How to navigate this fast-paced, 21st-century metropolis? Three movers and shakers reveal their go-to spots.
The Artist: Li Jiabo
Principal dancer, Hong Kong Ballet.
Moved from Shanghai in 2003.
What's Underrated: You always hear about Lan Kwai Fung or Soho, but there’s a lot to explore in Tsim Sha Tsui, which has several stylish shops and Victoria Harbour views. You can’t miss the Hong Kong Space Museum and its cool white dome.
In-Town Escape: I love hitting the beach on Lamma Island, partly because there are no cars! I sometimes forget I’m in Hong Kong—it’s that peaceful.
Local Icon: The Hong Kong String Orchestra was founded by Jue Yao, a violinist who, like me, spent her childhood in Shanghai studying her craft.

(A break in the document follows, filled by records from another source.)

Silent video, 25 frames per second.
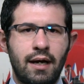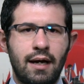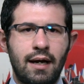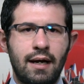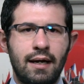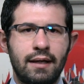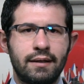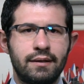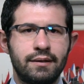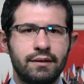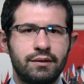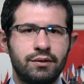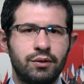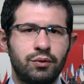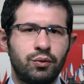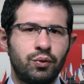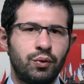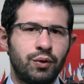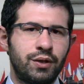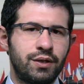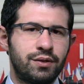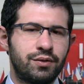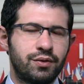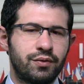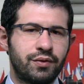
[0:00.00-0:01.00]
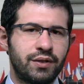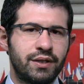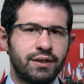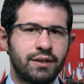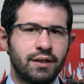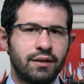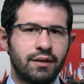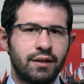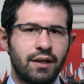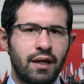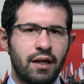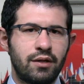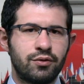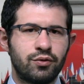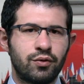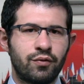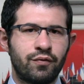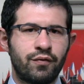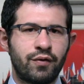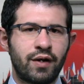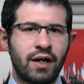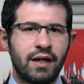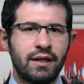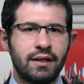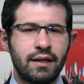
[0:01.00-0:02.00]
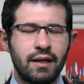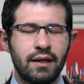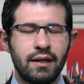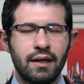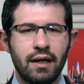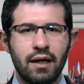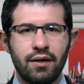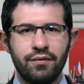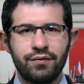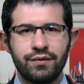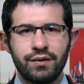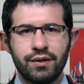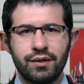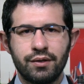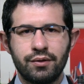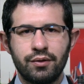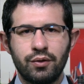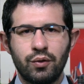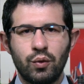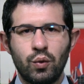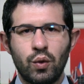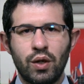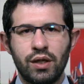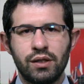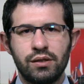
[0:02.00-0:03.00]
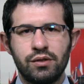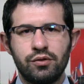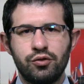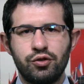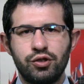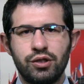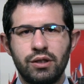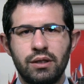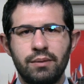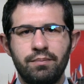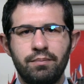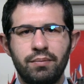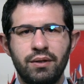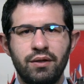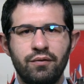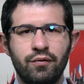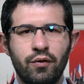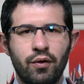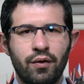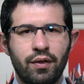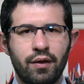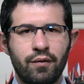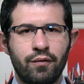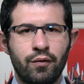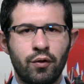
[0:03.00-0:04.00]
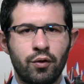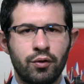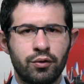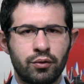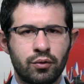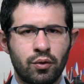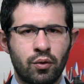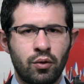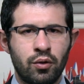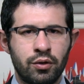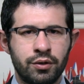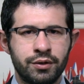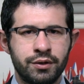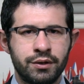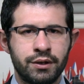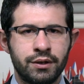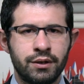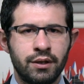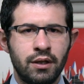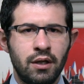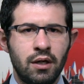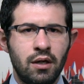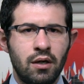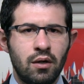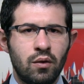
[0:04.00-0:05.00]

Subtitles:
added to its recent gains on Friday after US GDP for the fourth quarter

The Tastemaker: Joanna Gunn
Chief brand officer, Lane Crawford.
Moved from London in 1997.
Favorite Hangouts: I love the cocktails at Stockton, a cheeky old-world whiskey bar in Central. In Sai Ying Pun, Ping Pong Gintonería has a cool-friend’s-basement vibe and serves the best gin and tonics in town.
Hotel Pick: The Pottinger is a boutique hotel with a beautiful and subtle Chinese aesthetic, tucked away in the heart of the city.

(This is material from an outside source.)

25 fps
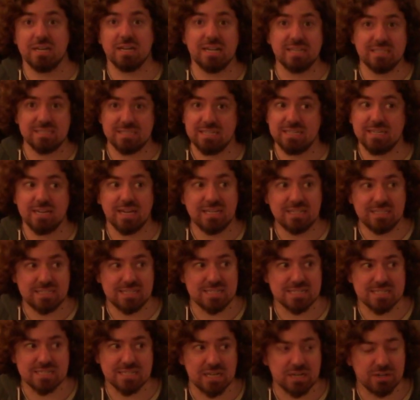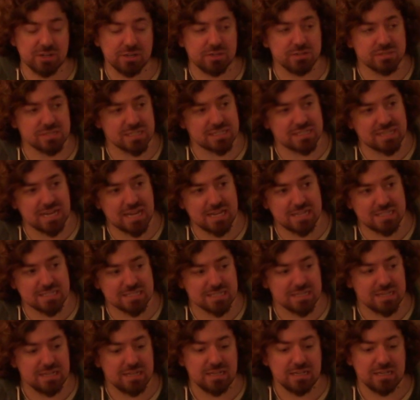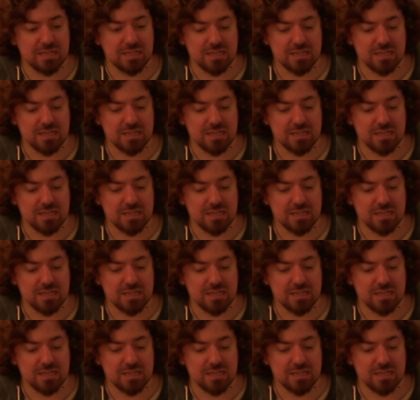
1919 scenario is it takes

Where to Shop: Tai Ping Shan Street—green, relaxed, walkable—is lined with independent shops and studios. I often find myself at Ellermann Flower Boutique nearby. last great meal I enjoyed the fish tacos, whole sea bass, and sweet- potato fries at Repulse Bay’s newly opened Limewood. Go during the week, when it’s quiet.
The Chef: Jowett Yu
Chef, Ho Lee Fook restaurant.
Moved from Sydney a year ago.
Quintessential Hong Kong Bite: The goose leg lai fun from Yat Lok (852/2524-3882) is crispy and aromatic. The grease seeps into the noodle soup, making it rich and delicious.
Up-and-Coming Restaurant: On a backstreet of Wan Chai Market, Serge et le Phoque (852/5465-2000) specializes in French “bistronomy” and is run by chef George Scott-Toft, who cooks with confidence and flair.
After Work, I'm Usually... Playing darts and drinking bourbon at White Horse (852/3426-4818), a bar in Causeway Bay that stays open late. Canto-pop music blares through the speakers while nineties Chinese movies play on the big screen.